[Start of Attachment]
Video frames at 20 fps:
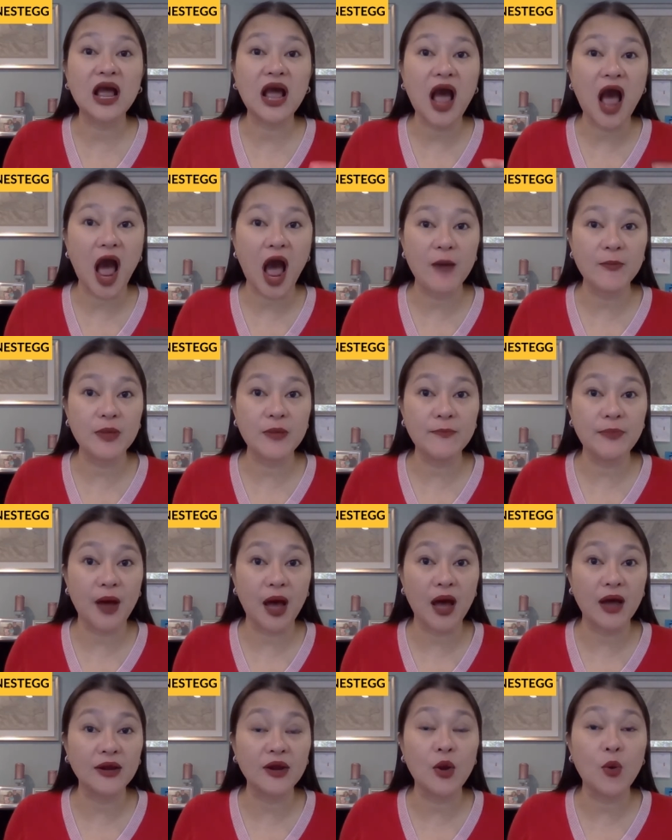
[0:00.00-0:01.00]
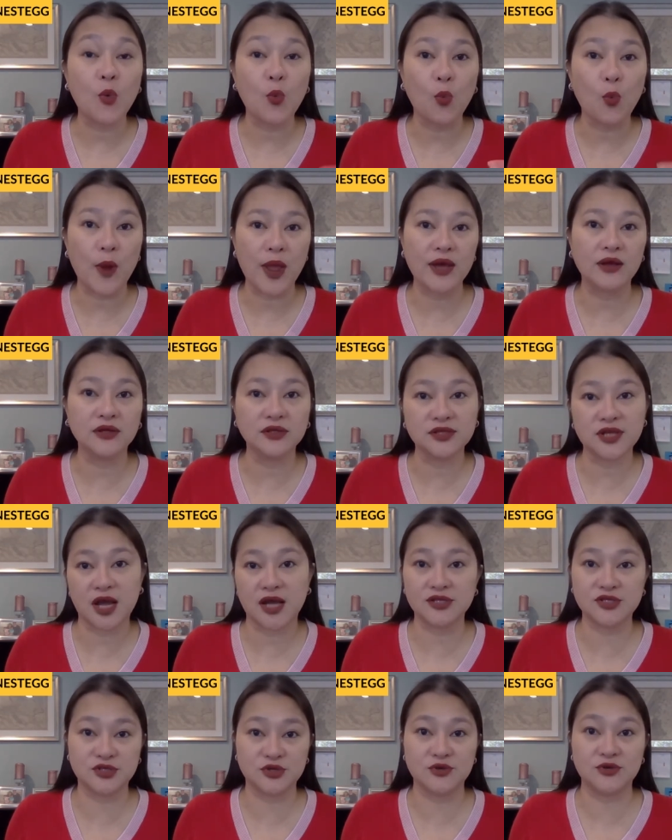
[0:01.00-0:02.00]
CommonBond will
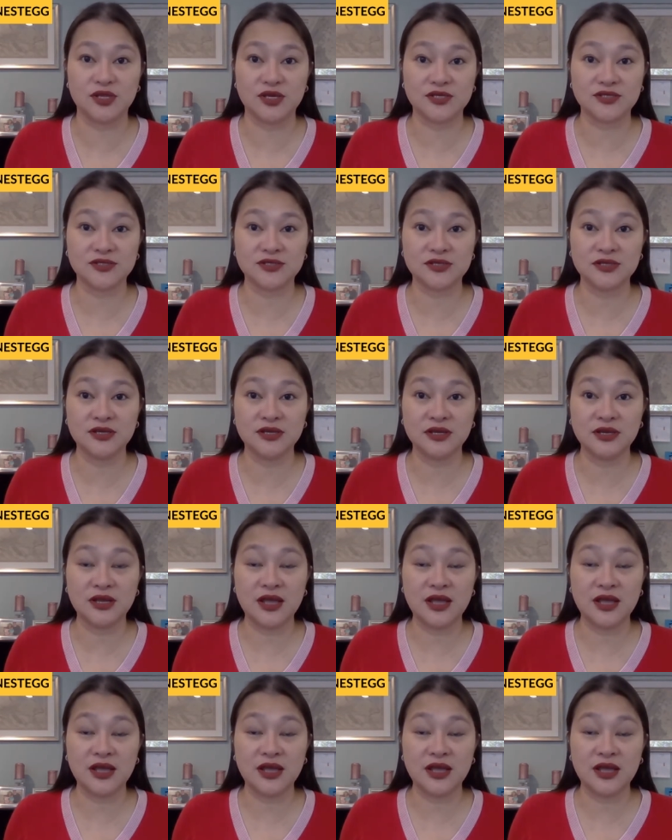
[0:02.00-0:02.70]
not do this.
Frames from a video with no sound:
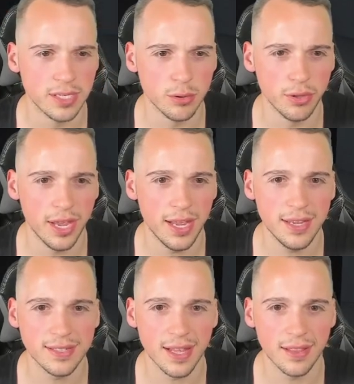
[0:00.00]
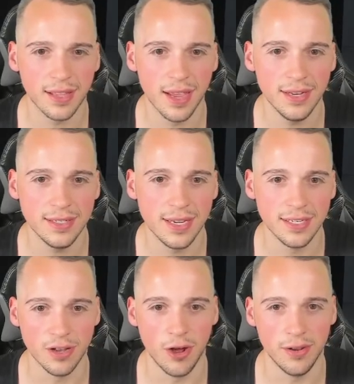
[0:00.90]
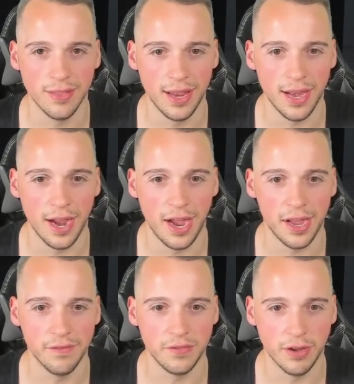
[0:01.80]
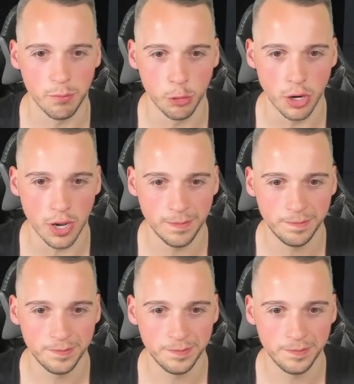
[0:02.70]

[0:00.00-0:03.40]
still there. Is that the case? He's not. They now have Devin Booker,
[End of Attachment]
■ TASK
Omit the pictures, then give all the lines above again exactly.

■ YOUR RESPONSE
Video frames at 20 fps:
[0:00.00-0:01.00]
[0:01.00-0:02.00]
CommonBond will
[0:02.00-0:02.70]
not do this.
Frames from a video with no sound:
[0:00.00]
[0:00.90]
[0:01.80]
[0:02.70]

[0:00.00-0:03.40]
still there. Is that the case? He's not. They now have Devin Booker,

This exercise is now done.